Stata Project #2: Merging and Moving Datasets

Robert J. Lemke
Department of Economics and Business
Lake Forest College
Copyright 2012

Due: Start of class on Thursday, October 10

Consider the following situation. Professor Lemke has STATA SE on his office computer. STATA SE can handle datasets with as many as 20,000 variables. Students, however, have access to STATA IE on the computers in room 237 of the library. STATA IE, unfortunately, can only handle datasets with at most 1,600 variables.

Katie is working on her senior thesis under the direction of Professor Lemke. Katie’s research requires her to use the 2007 Survey of Consumer Finances (called the 2007 SCF for short). The 2007 SCF contains over 5,000 variables. About 3,000 variables are called Jzzzz where zzzz denotes up to a 4-digit number (such as J5, J43, J703, and J9102). The 2007 SCF also contains about 2,000 variables called Xzzzz where zzzz denotes up to a 4-digit number (such as X3, X15, X507, and X9913). The distribution of variable names is essentially uniform across the numbers 0 to 9999–that is, although only 30% of the potential zzzz extensions for the J variables and only 20% of the potential extensions for the X variables are used, the actual values are distributed evenly across the range of potential numbers. The 2007 SCF contains one more variable called YY which is a unique identification number for each observation.

Notice that Professor Lemke’s version of Stata can handle all 5,000 variables of the 2007 SCF raw data called SCF2007.dta, but the version of Stata available to Katie in the computer lab cannot handle all 5,000 variables of the 2007 SCF. Luckily, Katie’s project does not require all 5,000 variables. In fact, her analysis will only use about 200 variables, unfortunately she isn’t quite sure which variables she will need. She does know that she won’t need any of the Jzzzz variables.

Not wanting to bother Professor Lemke every time she finds a new Xzzzz variable she needs to use, Katie devised a two step plan.
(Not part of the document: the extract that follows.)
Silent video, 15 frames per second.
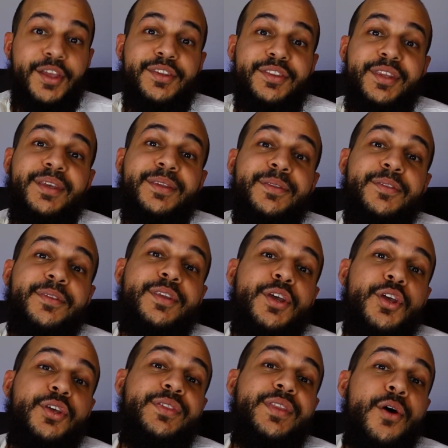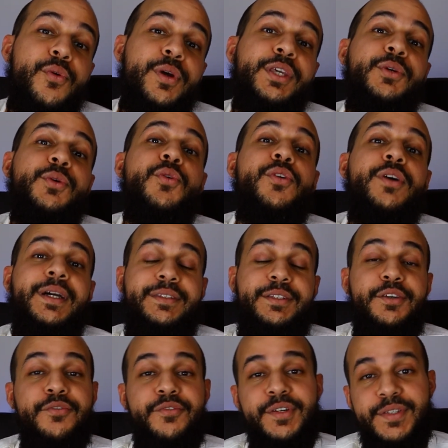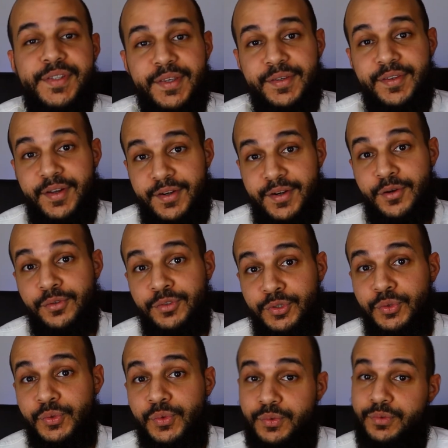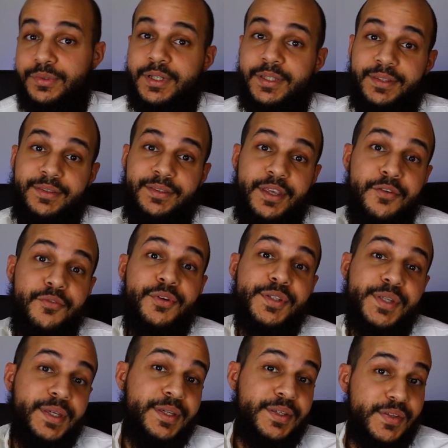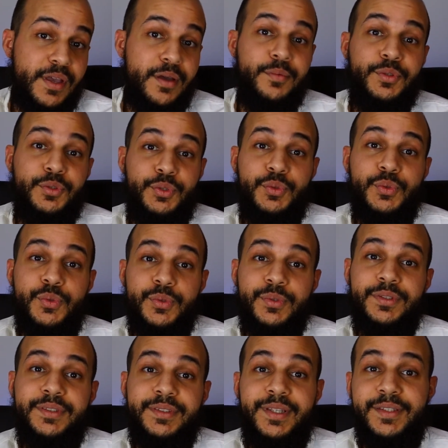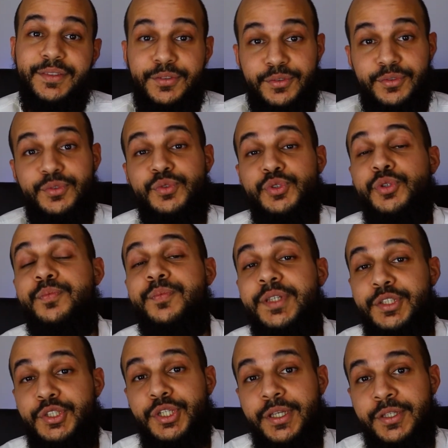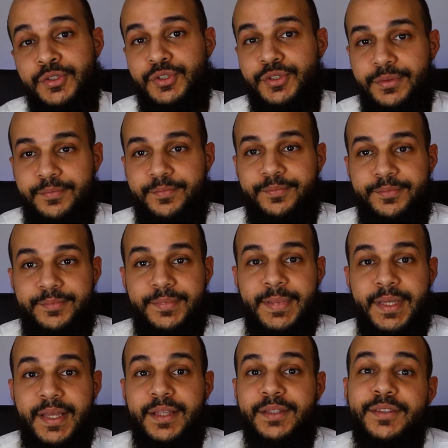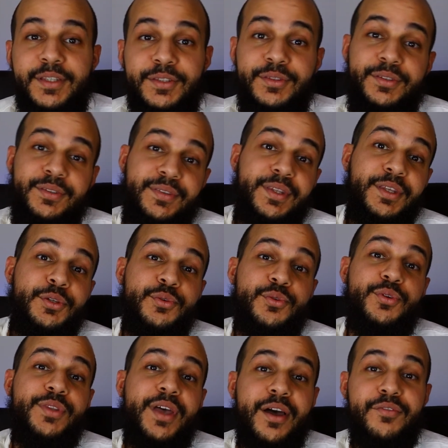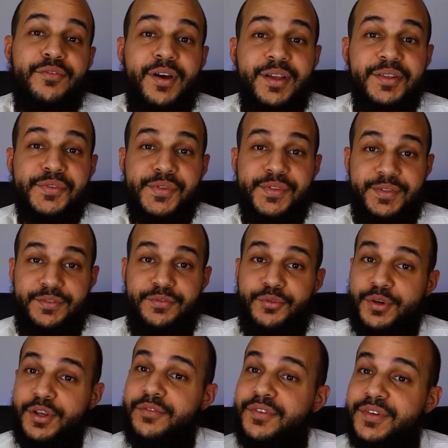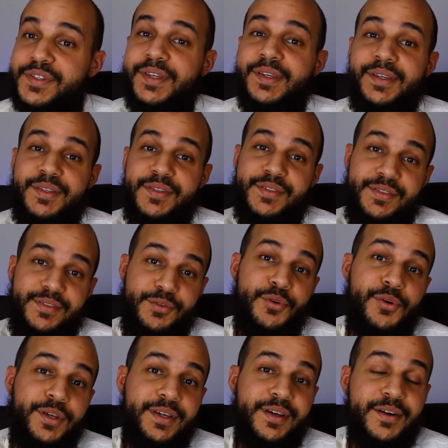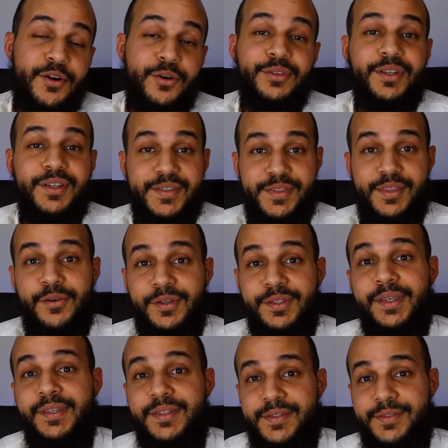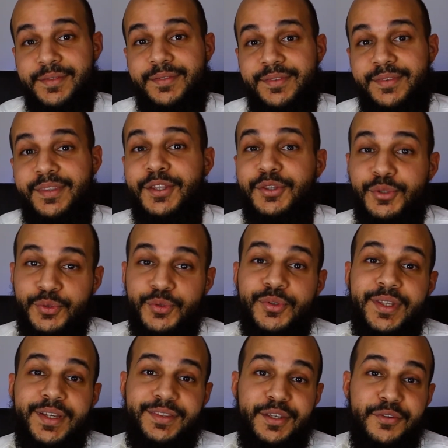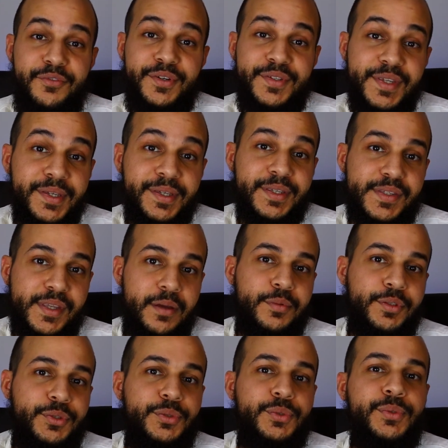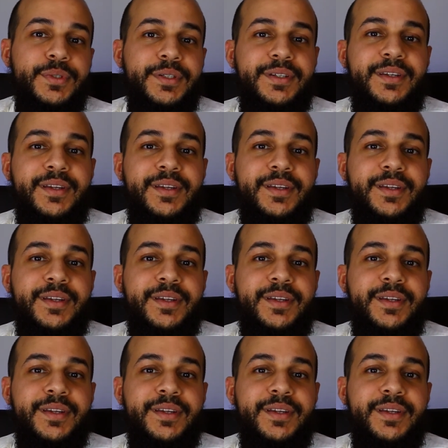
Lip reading: then the way you look at everything around you and everything is happened to you, that should be changed. That then you could have an answer for everything is going around us nowadays. That you know that everything has happened to you,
She will write two STATA programs called programA.do and programB.do. Once written, she will run programA.do on Professor Lemke’s computer. ProgramA.do will produce two new (smaller) datasets called SCF2007A1.dta and SCF2007A2.dta. After they are created, Professor Lemke will then email both files (SCF2007A1.dta and SCF2007A2.dta) to Katie.

The second step of Katie’s plan is to write a STATA program called programB.do that creates the data set SCF2007EXT.dta which contains all of the Xzzzz variables that Katie will need in her research. Moreover, this file will be easily editable so that if Katie later finds that she needs more Xzzzz variables, she will be able to edit programB.do and re-run it to get a new version of SCF2007EXT.dta. Note too that in the re-running of programB.dta, she will not need to rerun programA.do on Professor Lemke's computer either. Thus, every Xzzzz variable must be in either SCF2007A1.dta or SCF2007A2.dta when Professor Lemke emails both files to Katie. At the same time, neither of these files can contain more than 1,600 variables, otherwise Katie will not be able to use STATA IE in the computer lab in the library.

The requirement of this Stata project is for you two write both programs. That is:

Write a program called programA.do to be run on Professor Lemke's computer that uses SCF2007.dta to create two Stata datasets called SCF2007A1.dta and SCF2007A2.dta that can be used on the library’s computers. There are two requirements here. First, neither dataset can contain more than 1,600 variables so that they can be used on the library’s computers. And second, all Xzzzz variables must be included in at least one of the two data sets and it must be easily known which variables are in which data set so that Katie can easily extract them at a future date.
Write a program called programB.do that uses SCF2007A1.dta and SCF2007A2.dta to create a single dataset called SCF2007EXT.dta that contains any and all of the Xzzzz variables that Katie decides she needs. (As mentioned above, Katie will never need more than 200 of the Xzzzz variables, but at this stage in her research she doesn’t know which of the Xzzzz variables she will need.)